Tukimin datang ke rumahnya dengan pakaian kuyup, seraya ia mengetuk daun pintu dan istrinya segera membuka selot.
Tukuimin masuk menyeruak, langsung ke dapur dan meletakan tanggungan wadah jualan tempenya di pojok, karena perut keroncongan tanpa basa basi lagi ia membuka rak makanan, namun nasi tak lagi tersisa.
“Sarijah, apa kau tak masak nasi hari ini?” Tukimin melantangkan suaranya.
“Kita sudah tak punya beras Kang,” sahut Sarijah.
“Menghutang dulu pada tetangga atau warung sebelah kek.”
“Hutang kita telah menumpuk Kang, para tetangga dan warung sebelah telah bosan memberi kita hutang, kata mereka kalau mau menghutang lagi, bayar dulu hutang yang lalu-lalu.”
Mendengar demikian dari istrinya Tukimin diam, tanpa berkata-kata lagi ia keluar menantang hujan, dan pulangnya membawa sekepal beras yang diwadahi dengan karung bekas terigu.
Sambil mengais anak perempuannya yang baru berumur satu tahun itu, Sarijah menanak nasi dan menggoreng tempe yang masih tersisai tak terjual. Setelah semuanya beres mereka makan bersama.
Setelah perutnya terisi, Tukimin nampak lega, sambil melinting tembakau dengan daun kawung Tukimin minta dibuatkan air kopi pada istrinya, namun kopi telah habis tak tersedia, Tukimin menghela nafas panjang, dan akhirnya hanya air gula aren yang dapat terhidangkan sebagai teman merokok.
“Kang kapan hidup kita berubah?” tanya Sarijah sambil menyusui Sadah, ada pun keadaan Sadah badannya kurus serupa tulang yang hanya terbungkus kulit, matanya cekung dan bola mata seolah membesar, kaki dan tangannya kurus kering sedangkan perut buncit seperti perut ular berisi buah maja.

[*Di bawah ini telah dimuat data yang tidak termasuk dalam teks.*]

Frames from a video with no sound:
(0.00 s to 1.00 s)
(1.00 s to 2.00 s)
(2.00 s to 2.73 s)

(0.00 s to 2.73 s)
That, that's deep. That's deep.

“Jah, sabarlah,” jawab Tukimin enteng.
“Sabar bagaimana Kang?” nada suara Sarijah mulai meningkat.
“Ya, sabar,” jawa Tukimin datar.
“Sabar, sabar, usaha dong Kang!” Sarijah ketus.
“Heeeh Sarijah, apa kau lihat suamimu ini berleha-lelah berpangku tangan di setiap harinya? Tidakah kau lihat aku tiap hari mondar mandir di pinggir jalan menawarkan tempe pada semua orang? Itu kulakukan demi kita, aku, kamu, dan Sadah!” Tukimin mulai naik amper.

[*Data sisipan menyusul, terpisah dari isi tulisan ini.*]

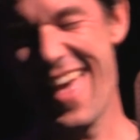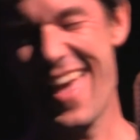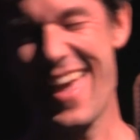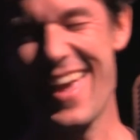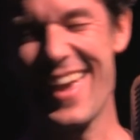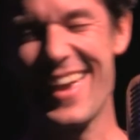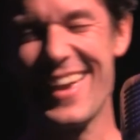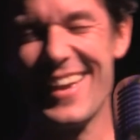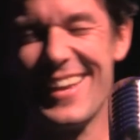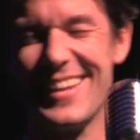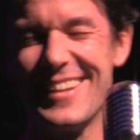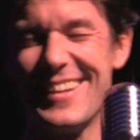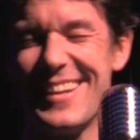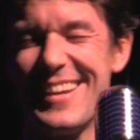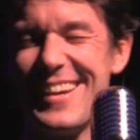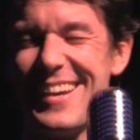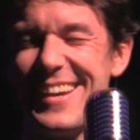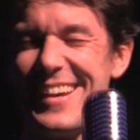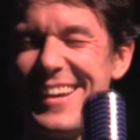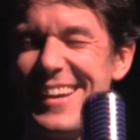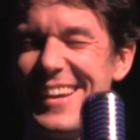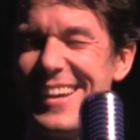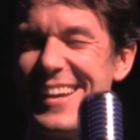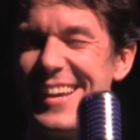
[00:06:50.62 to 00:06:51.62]

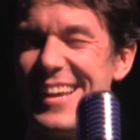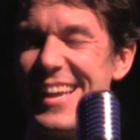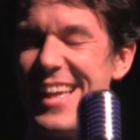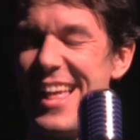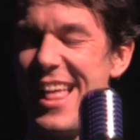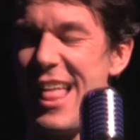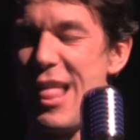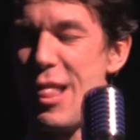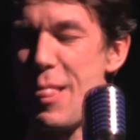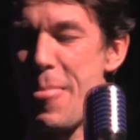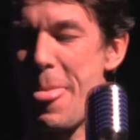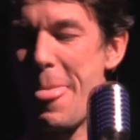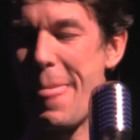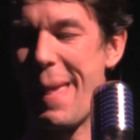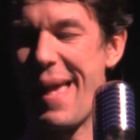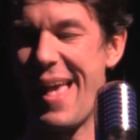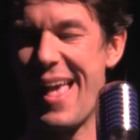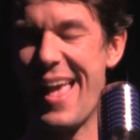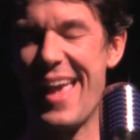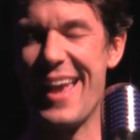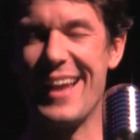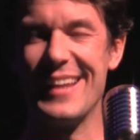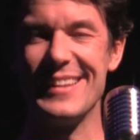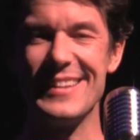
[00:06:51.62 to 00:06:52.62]

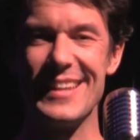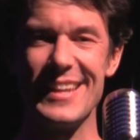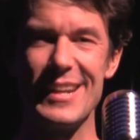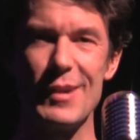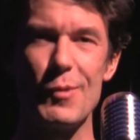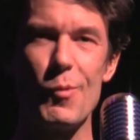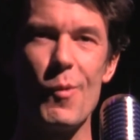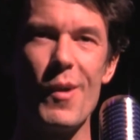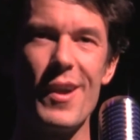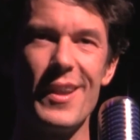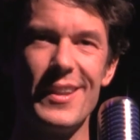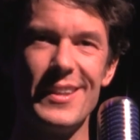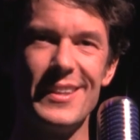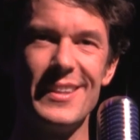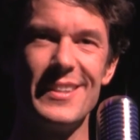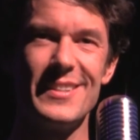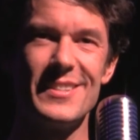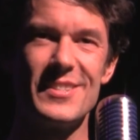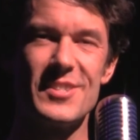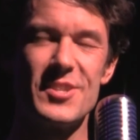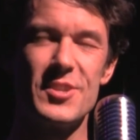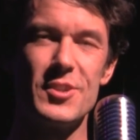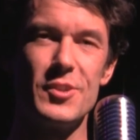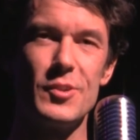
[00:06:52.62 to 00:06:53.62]
and then I went
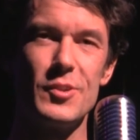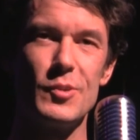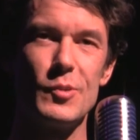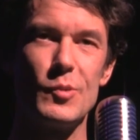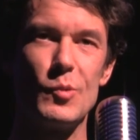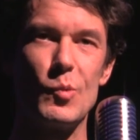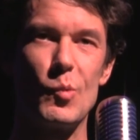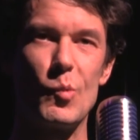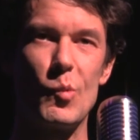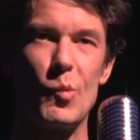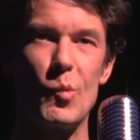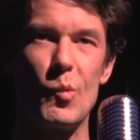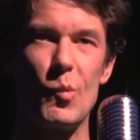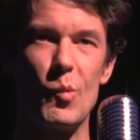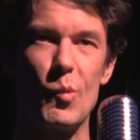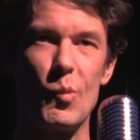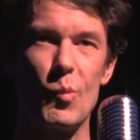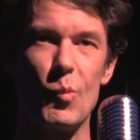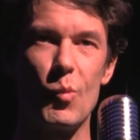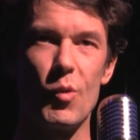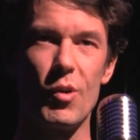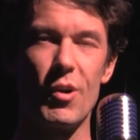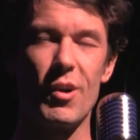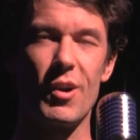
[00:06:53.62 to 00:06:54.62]
into
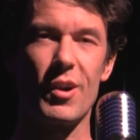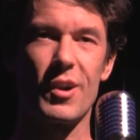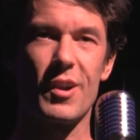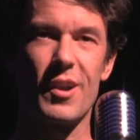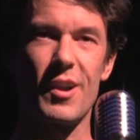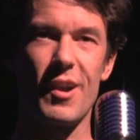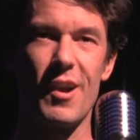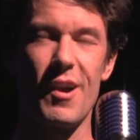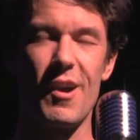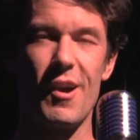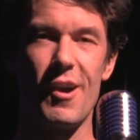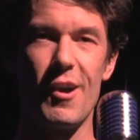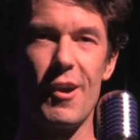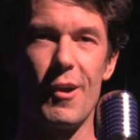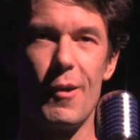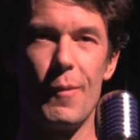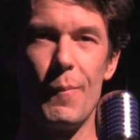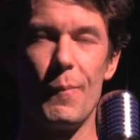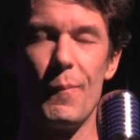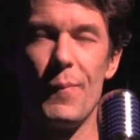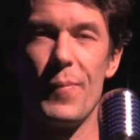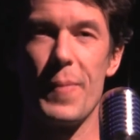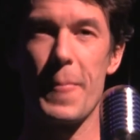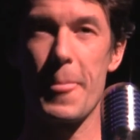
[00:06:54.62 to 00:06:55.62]
work
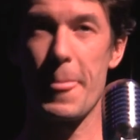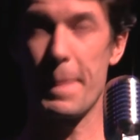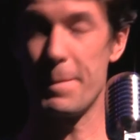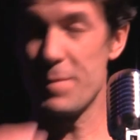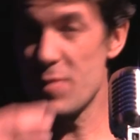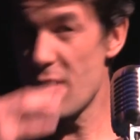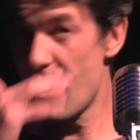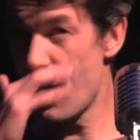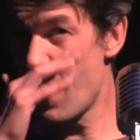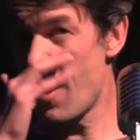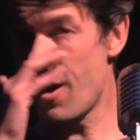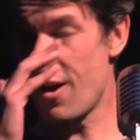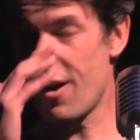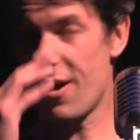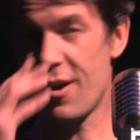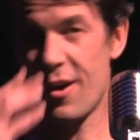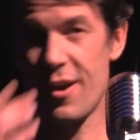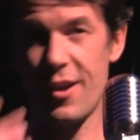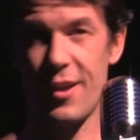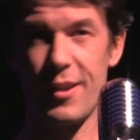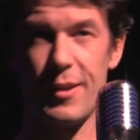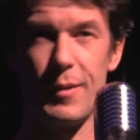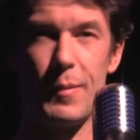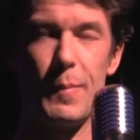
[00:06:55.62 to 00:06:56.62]
on
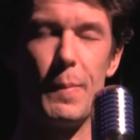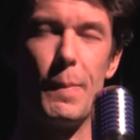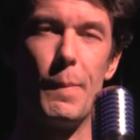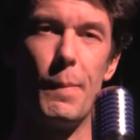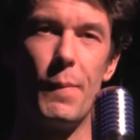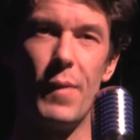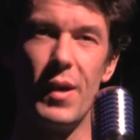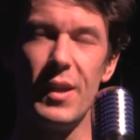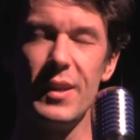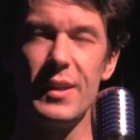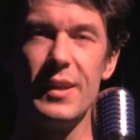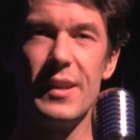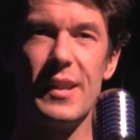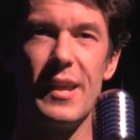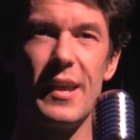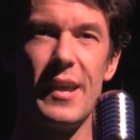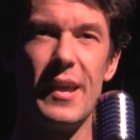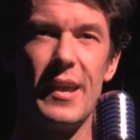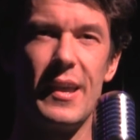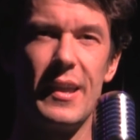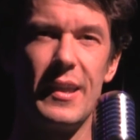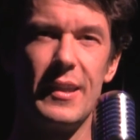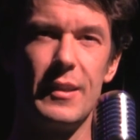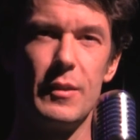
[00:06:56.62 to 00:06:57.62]

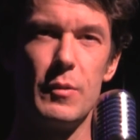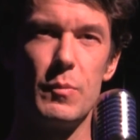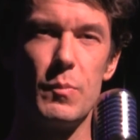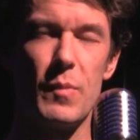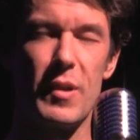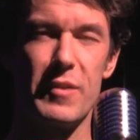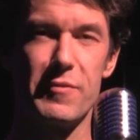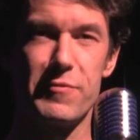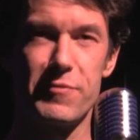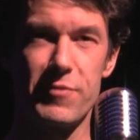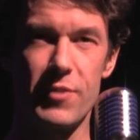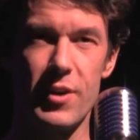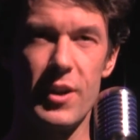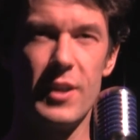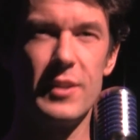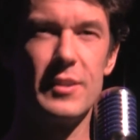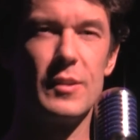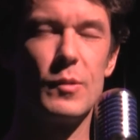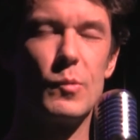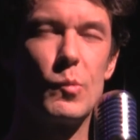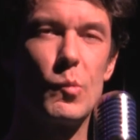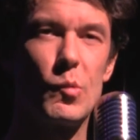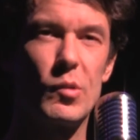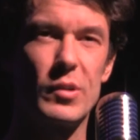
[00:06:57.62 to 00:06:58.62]
Monday, and my friend
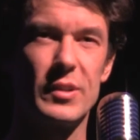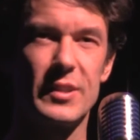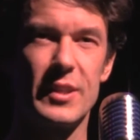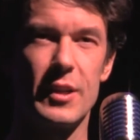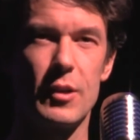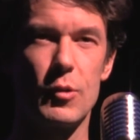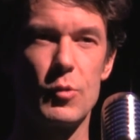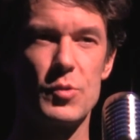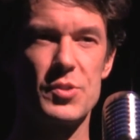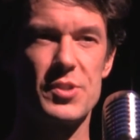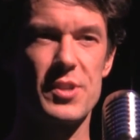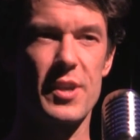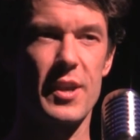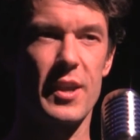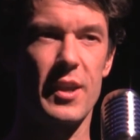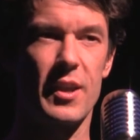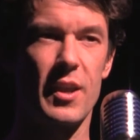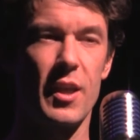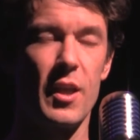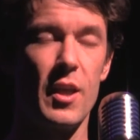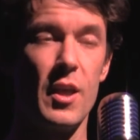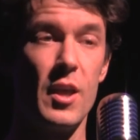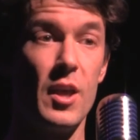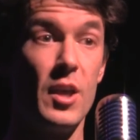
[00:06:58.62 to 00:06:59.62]
that worked there was like,
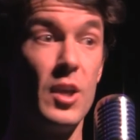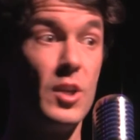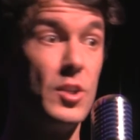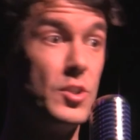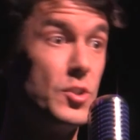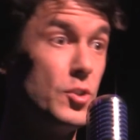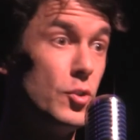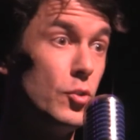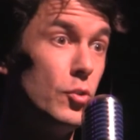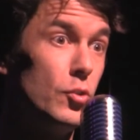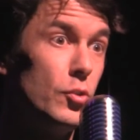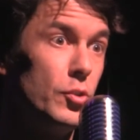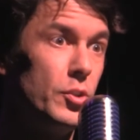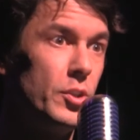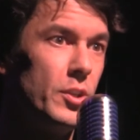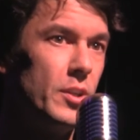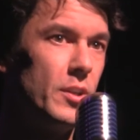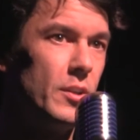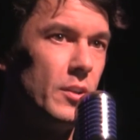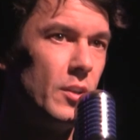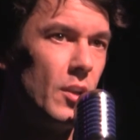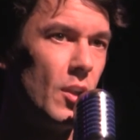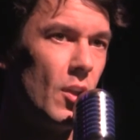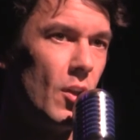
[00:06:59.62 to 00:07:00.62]
"Dude, you
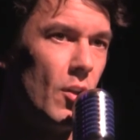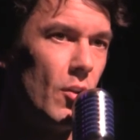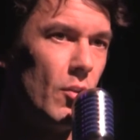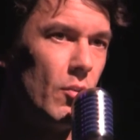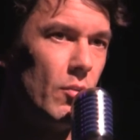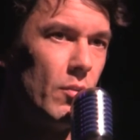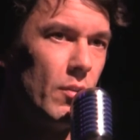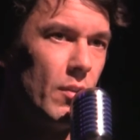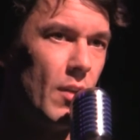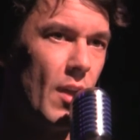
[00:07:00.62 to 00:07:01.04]
didn't know?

Selang satu bulan dari percekcokan kecil itu. Pada malam harinya, terjadi percekcokan sengit antara Tukimin dan Sarijah. Sarijah minta dicerai, dan Tukimin mempertahankannya, tepat tengah malam, terdengar Sarijah menjerit, dan pada pagi harinya para tetangga geger, mendapati Sarijah tak lagi bernyawa lehernya nyaris putus oleh sabetan golok, sedangkan tubuh Tukimin tergantung di kusen kamarnya, ia pun telah tak bernyawa mengahiri hidupnya sendiri dengan cara gantung diri.
***
“Nah begitu ceritanya,” tutup Rustam.
“Ooo, begitu toh! Kasihan juga ya nasib mereka.”
Cerpen: Puntadewa
Nama pena dari Agus Hiplunudin. Mahasiswa Pascasarjana UGM Yogyakarta Jurusan Ketahanan Nasional.